Vavr, Collections, and Java Stream API Collectors

Vavr is now a must-have for every modern Java 8+ project. It encourages writing code in a functional manner by providing a new persistent Collections API along with a set of new Functional Interfaces and monadic tools like Option, Try, Either, etc.

You can read more about it here.

Vavr’s Persistent Collections API

To provide useable immutable data structures, the whole Collections API needed to be redesigned from scratch.

The standard java.util.Collection interface contains methods that discourage immutability such as:

boolean add(E e);
boolean remove(Object o);
boolean addAll(Collection<? extends E> c);
boolean removeAll(Collection<?> c);

One might think that the problem is that those methods allow modifications of the particular collection instance, but this is not entirely true – with immutable data structures, each mutating operation needs to derive a new collection from the existing one. Simply put, each of those methods should be able to return a new instance of the collection.

Here, the whole collections hierarchy is restricted to returning boolean or void from mutating methods – which makes them suitable only for mutable implementations.

Of course, immutable implementations of java.util.Collection exist, but above-mentioned methods are simply forbidden. That’s how it looks like in the com.google.common.collect.ImmutableList:

/**
 * Guaranteed to throw an exception and leave the list unmodified.
 *
 * @throws UnsupportedOperationException always
 * @deprecated Unsupported operation.
 */
@Deprecated
@Override
public final void add(int index, E element) {
  throw new UnsupportedOperationException();
}

And this is far from perfect – even the simplest add() operation becomes a ceremony:

ImmutableList<Integer> original = ImmutableList.of(1);

List<Integer> modified = new ImmutableList.Builder<Integer>()
  .addAll(original)
  .add(2)
  .build();

A major redesign made it possible to interact with immutable collections more naturally and add some new exciting features:

import io.vavr.collection.List;
// ...

List<Integer> original = List.of(1);
List<Integer> modified = original.append(2);

modified.dropWhile(i -> i < 42);
modified.combinations();
modified.foldLeft(0 , Integer::sum)

Collecting Vavr’s Collections

One of the key features of the Java Stream API was the collect() API that made it possible to take elements from Stream and apply the provided strategy to them – in most cases that would be simply placing all elements in some collection.

Vavr’s collections have a method that provides the similar(but limited) functionality but it’s not being used often because almost all operations that were available only using Stream API, are available on the collection level in Vavr.
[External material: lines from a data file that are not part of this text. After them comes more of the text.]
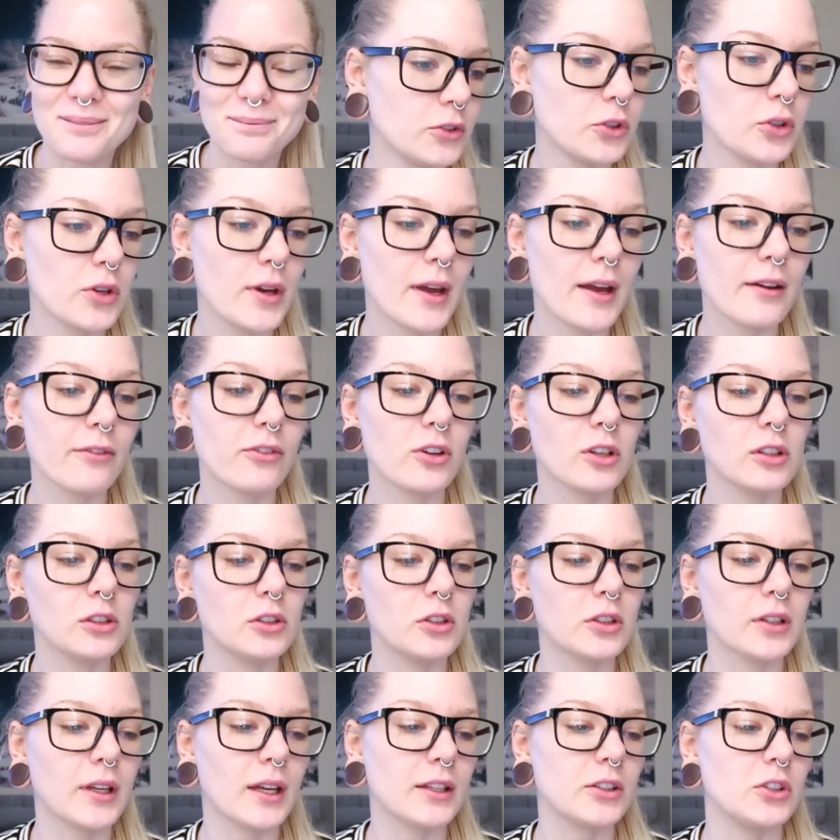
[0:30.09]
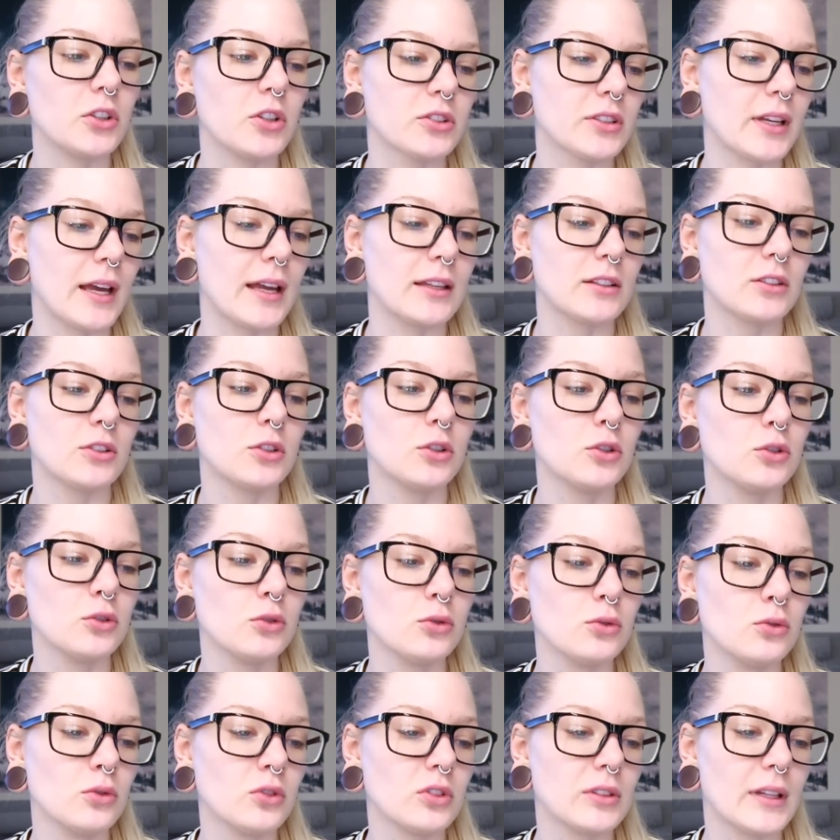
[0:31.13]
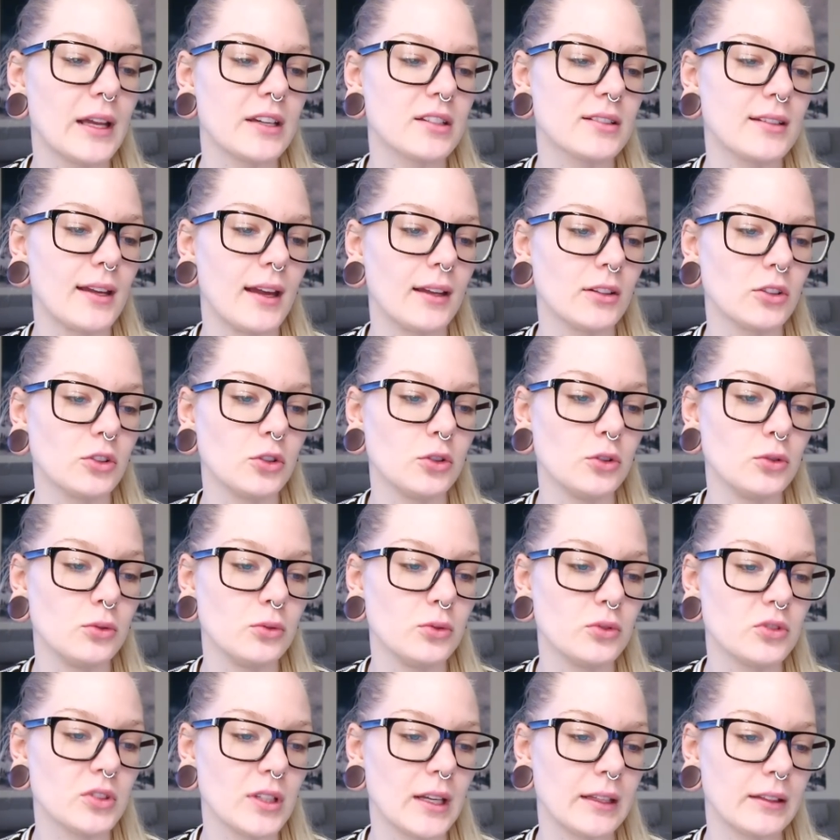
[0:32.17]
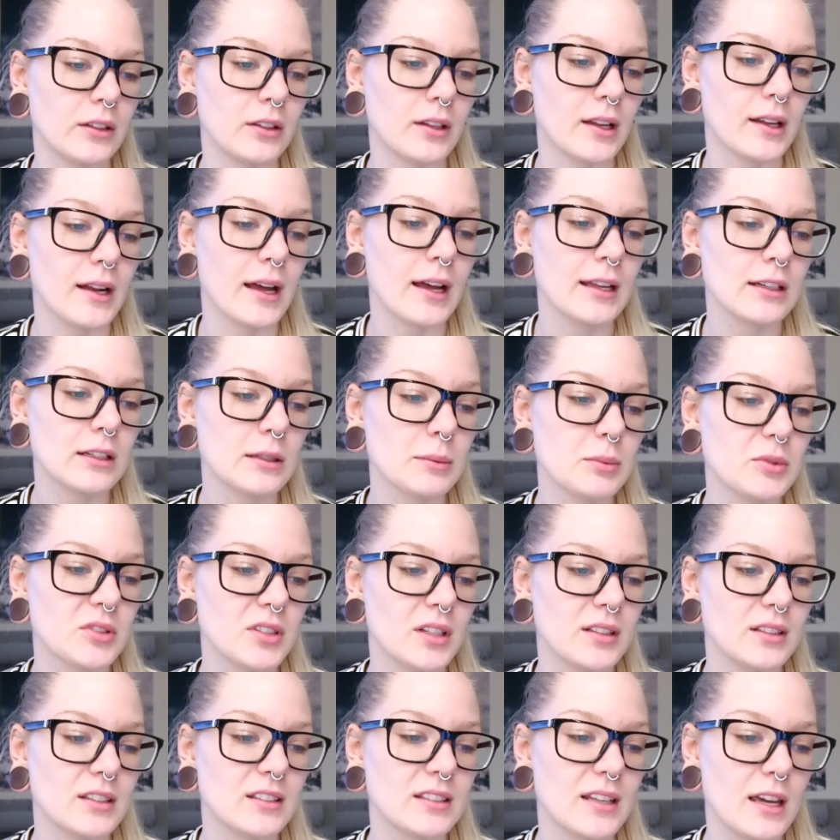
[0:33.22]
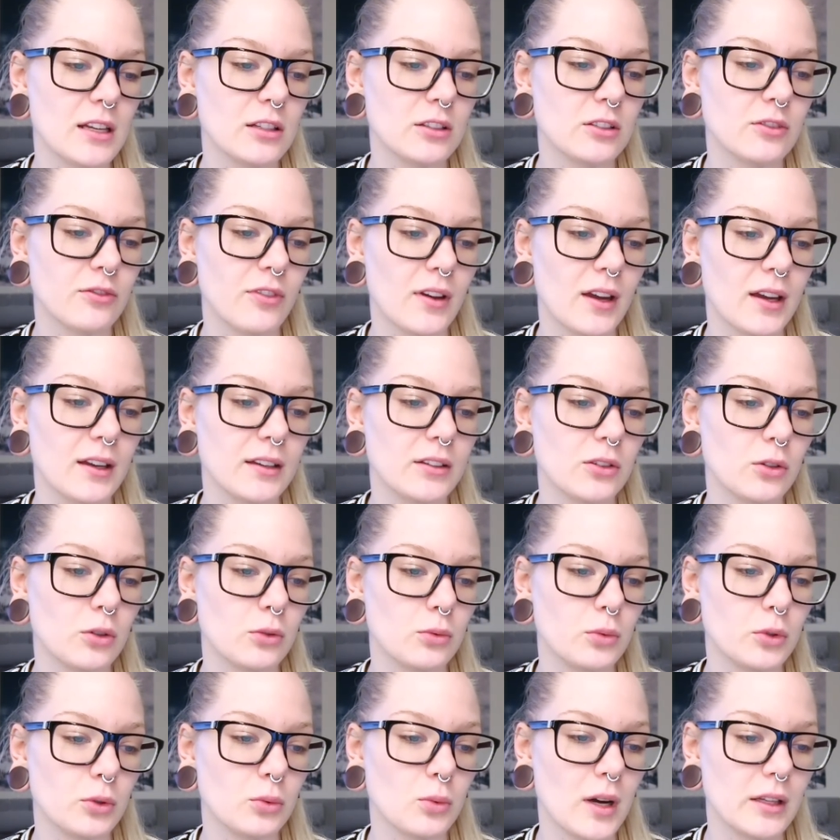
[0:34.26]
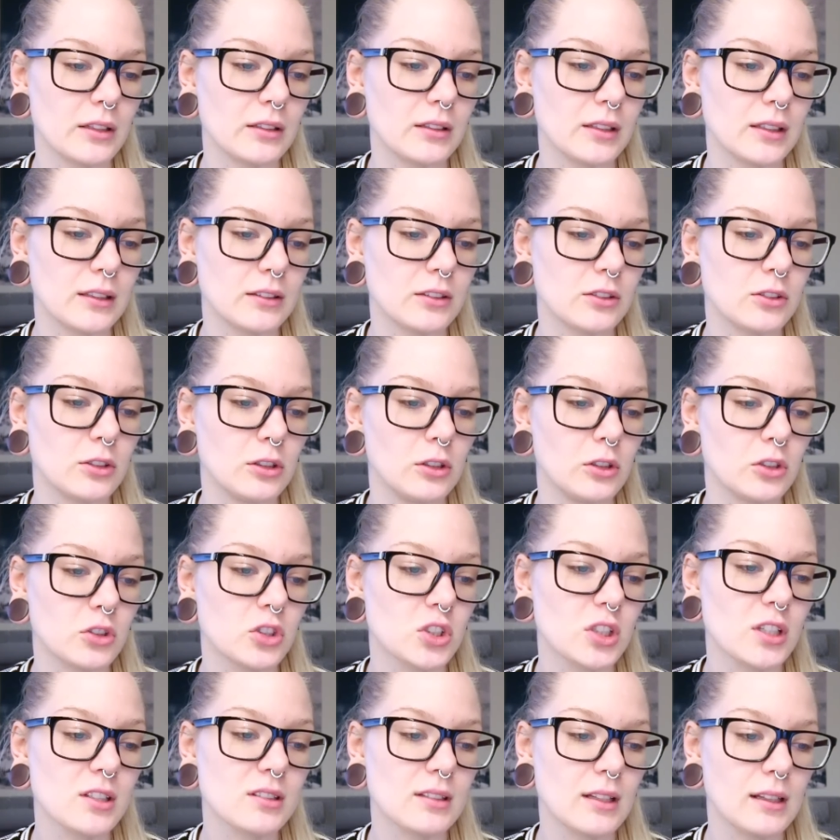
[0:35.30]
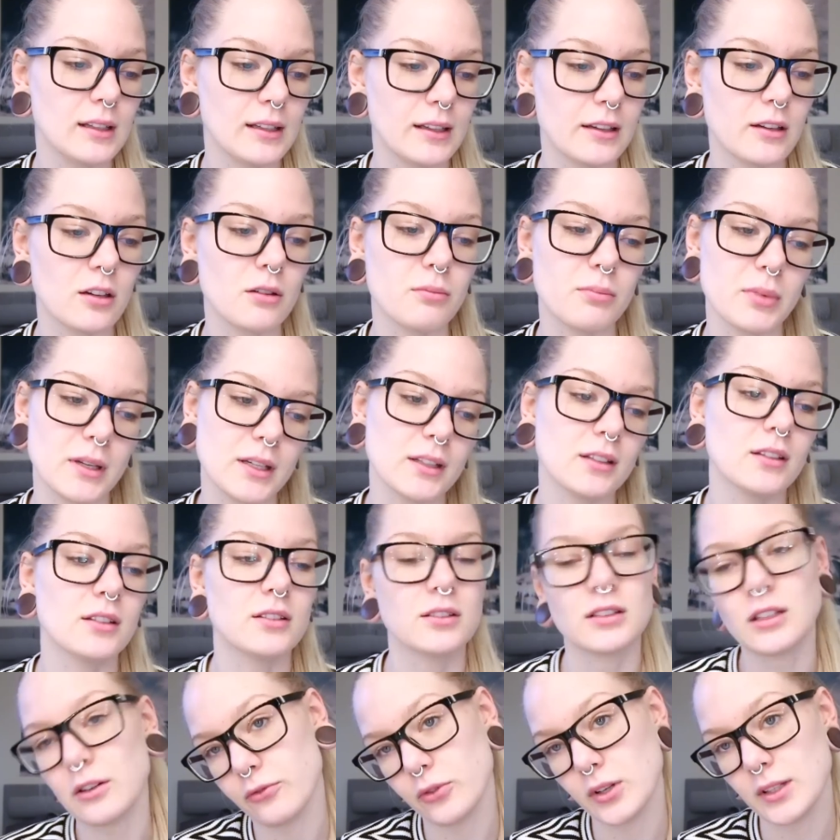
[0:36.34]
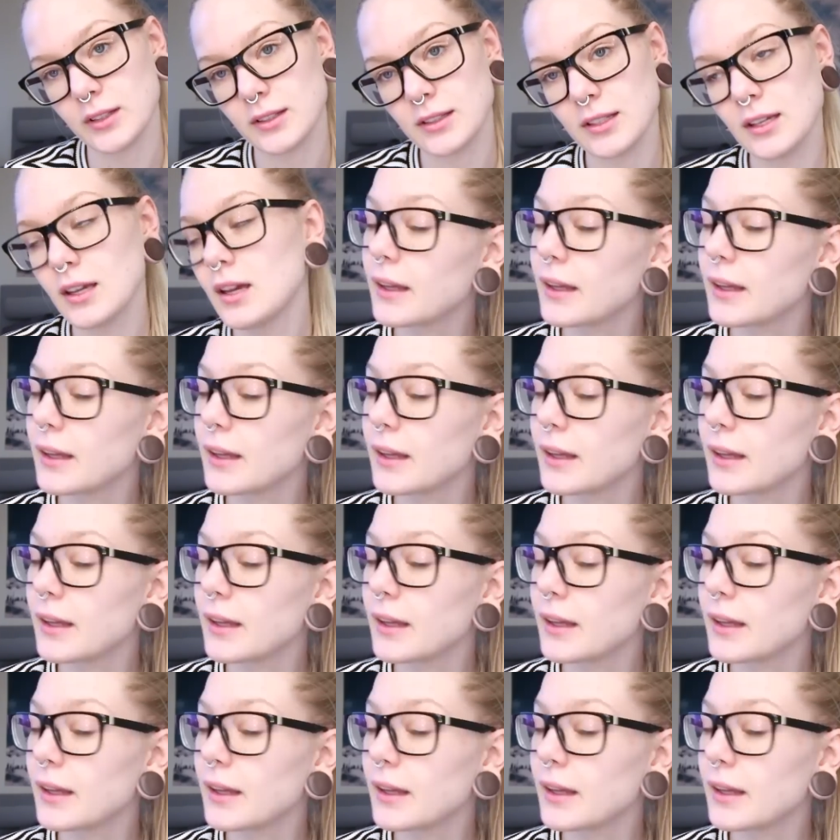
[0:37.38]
Do you ever look at your tattoo/tattoos and are not 100% satisfied or would want it to look just a little bit different?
But… one of the method signatures of Vavr’s collect() is especially intriguing:

<R, A> R collect(java.util.stream.Collector<? super T, A, R> collector)
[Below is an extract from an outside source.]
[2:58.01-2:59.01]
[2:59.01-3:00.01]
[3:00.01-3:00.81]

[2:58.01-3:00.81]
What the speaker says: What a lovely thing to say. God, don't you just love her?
As you can see, Vavr’s collections are fully compatible with Stream API Collectors and we can use our favourite Collectors easily:

list.collect(Collectors.toList());
list.collect(Collectors.groupingBy(Integer::byteValue));

That might not be super useful for everyday use-cases because the most common operations are accessible without using Collectors but it’s comforting to know that Vavr’s functionality is a superset of Stream API’s (at least in terms of collect() semantics)

Collecting Everything

The interesting realization happens when we decide to investigate the type hierarchy in Vavr:

source: http://www.vavr.io/vavr-docs/

We can notice here that the Value resides on top collections hierarchy and this is where the collect() method mentioned above is defined.
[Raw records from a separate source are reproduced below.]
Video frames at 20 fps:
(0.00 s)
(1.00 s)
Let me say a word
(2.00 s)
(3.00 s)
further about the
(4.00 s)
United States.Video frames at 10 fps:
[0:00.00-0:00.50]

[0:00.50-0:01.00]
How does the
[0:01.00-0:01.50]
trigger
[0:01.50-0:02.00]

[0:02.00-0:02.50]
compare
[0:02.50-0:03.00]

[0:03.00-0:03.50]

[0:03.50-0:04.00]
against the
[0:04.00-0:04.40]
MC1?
If we look closer, it’s clear that classes like Option, Try, Either, Future, Lazy also implement the Value interface. The reasoning behind this is that they are all essentially containers for values – containers that can hold max up to one element.  

This makes them compatible with Stream API Collectors, as well:

Option.of(42)
  .collect(Collectors.toList());

Try.of(() -> URI.create("4comprehension.com"))
  .collect(Collectors.partitioningBy(URI::isAbsolute));

Summary

The redesign of the Collections API allowed the introduction of cool new methods, as well as achieving full interoperability with Java Stream API Collectors – which can also be applied to Vavr’s functional control structures like Option, Try, Either, Future, or Lazy.

The examples above use:

<dependency>
    <groupId>io.vavr</groupId>
    <artifactId>vavr-test</artifactId>
    <version>0.9.0</version>
</dependency>
You May Also Like

Spring Security by example: OpenID (login via gmail)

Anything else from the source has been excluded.